* THE INPUT
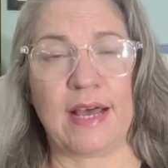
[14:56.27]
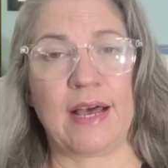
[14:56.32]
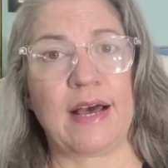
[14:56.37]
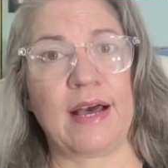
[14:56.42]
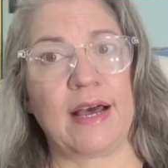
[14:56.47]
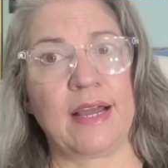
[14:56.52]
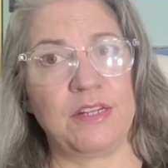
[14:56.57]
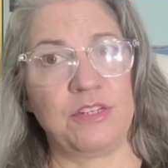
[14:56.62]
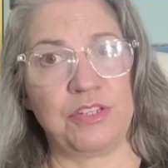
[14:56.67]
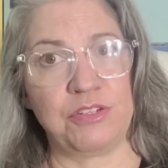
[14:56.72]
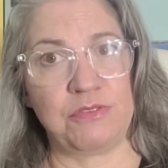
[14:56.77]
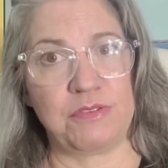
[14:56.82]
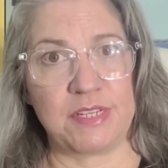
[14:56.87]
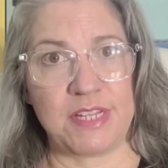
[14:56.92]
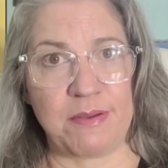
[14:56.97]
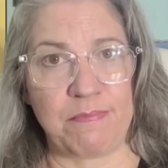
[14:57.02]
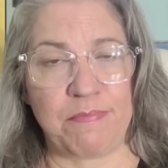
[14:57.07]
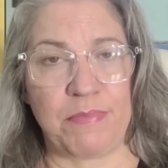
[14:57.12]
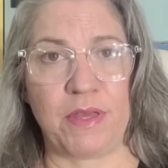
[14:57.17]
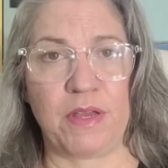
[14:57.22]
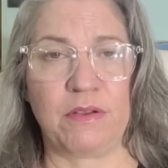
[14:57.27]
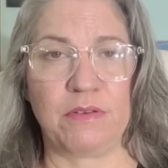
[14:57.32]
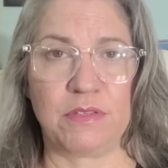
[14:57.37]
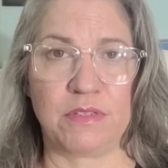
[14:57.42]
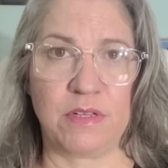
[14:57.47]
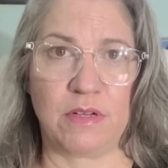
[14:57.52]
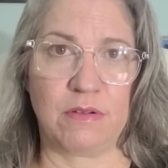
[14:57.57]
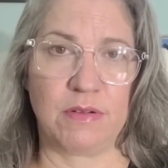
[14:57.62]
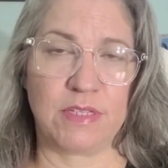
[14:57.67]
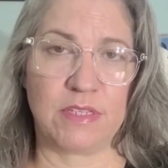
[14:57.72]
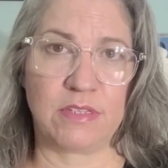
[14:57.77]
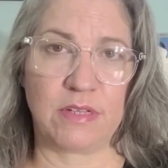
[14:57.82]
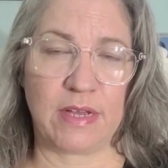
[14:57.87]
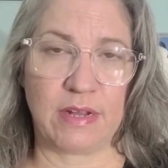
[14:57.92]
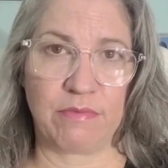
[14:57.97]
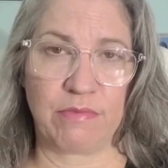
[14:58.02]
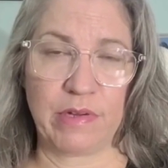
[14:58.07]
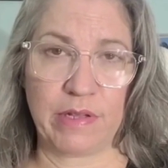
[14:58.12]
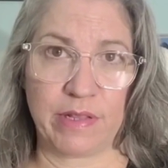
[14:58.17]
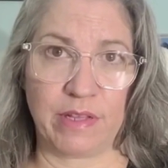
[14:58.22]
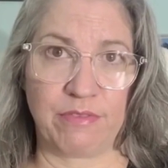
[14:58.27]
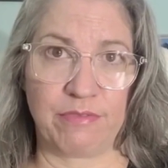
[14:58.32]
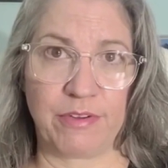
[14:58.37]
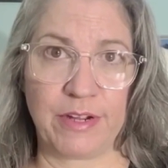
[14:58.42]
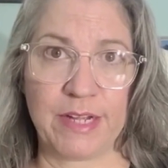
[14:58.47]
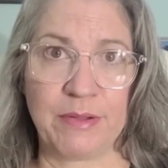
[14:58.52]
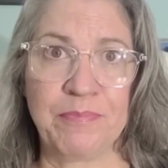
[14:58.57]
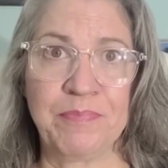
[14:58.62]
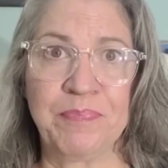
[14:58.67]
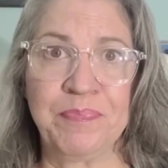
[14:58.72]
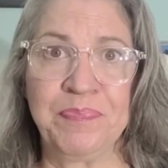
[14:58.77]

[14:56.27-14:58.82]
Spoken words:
I do tip though, so it's not really free,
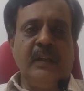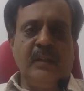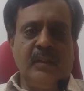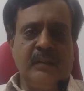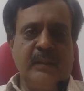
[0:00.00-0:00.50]

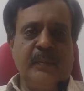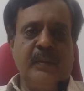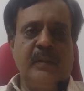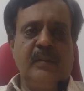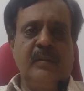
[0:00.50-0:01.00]
an
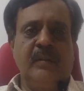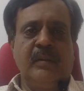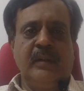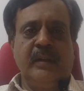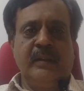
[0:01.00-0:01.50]
entrepreneur
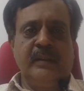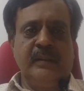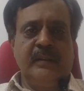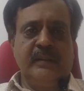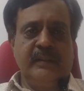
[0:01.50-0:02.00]
or
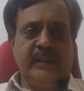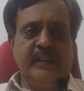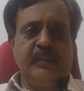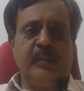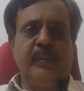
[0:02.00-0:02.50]
a
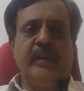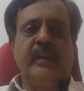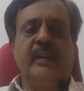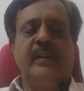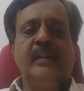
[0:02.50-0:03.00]
CXO
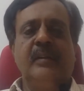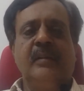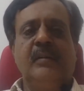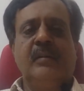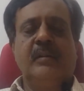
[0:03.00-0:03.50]

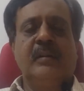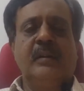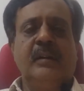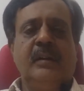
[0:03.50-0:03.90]
material, or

* WORK ITEM
Retype all of the material above exactly; the pictures stay out.

* REPLY
[14:56.27]
[14:56.32]
[14:56.37]
[14:56.42]
[14:56.47]
[14:56.52]
[14:56.57]
[14:56.62]
[14:56.67]
[14:56.72]
[14:56.77]
[14:56.82]
[14:56.87]
[14:56.92]
[14:56.97]
[14:57.02]
[14:57.07]
[14:57.12]
[14:57.17]
[14:57.22]
[14:57.27]
[14:57.32]
[14:57.37]
[14:57.42]
[14:57.47]
[14:57.52]
[14:57.57]
[14:57.62]
[14:57.67]
[14:57.72]
[14:57.77]
[14:57.82]
[14:57.87]
[14:57.92]
[14:57.97]
[14:58.02]
[14:58.07]
[14:58.12]
[14:58.17]
[14:58.22]
[14:58.27]
[14:58.32]
[14:58.37]
[14:58.42]
[14:58.47]
[14:58.52]
[14:58.57]
[14:58.62]
[14:58.67]
[14:58.72]
[14:58.77]

[14:56.27-14:58.82]
Spoken words:
I do tip though, so it's not really free,
[0:00.00-0:00.50]

[0:00.50-0:01.00]
an
[0:01.00-0:01.50]
entrepreneur
[0:01.50-0:02.00]
or
[0:02.00-0:02.50]
a
[0:02.50-0:03.00]
CXO
[0:03.00-0:03.50]

[0:03.50-0:03.90]
material, or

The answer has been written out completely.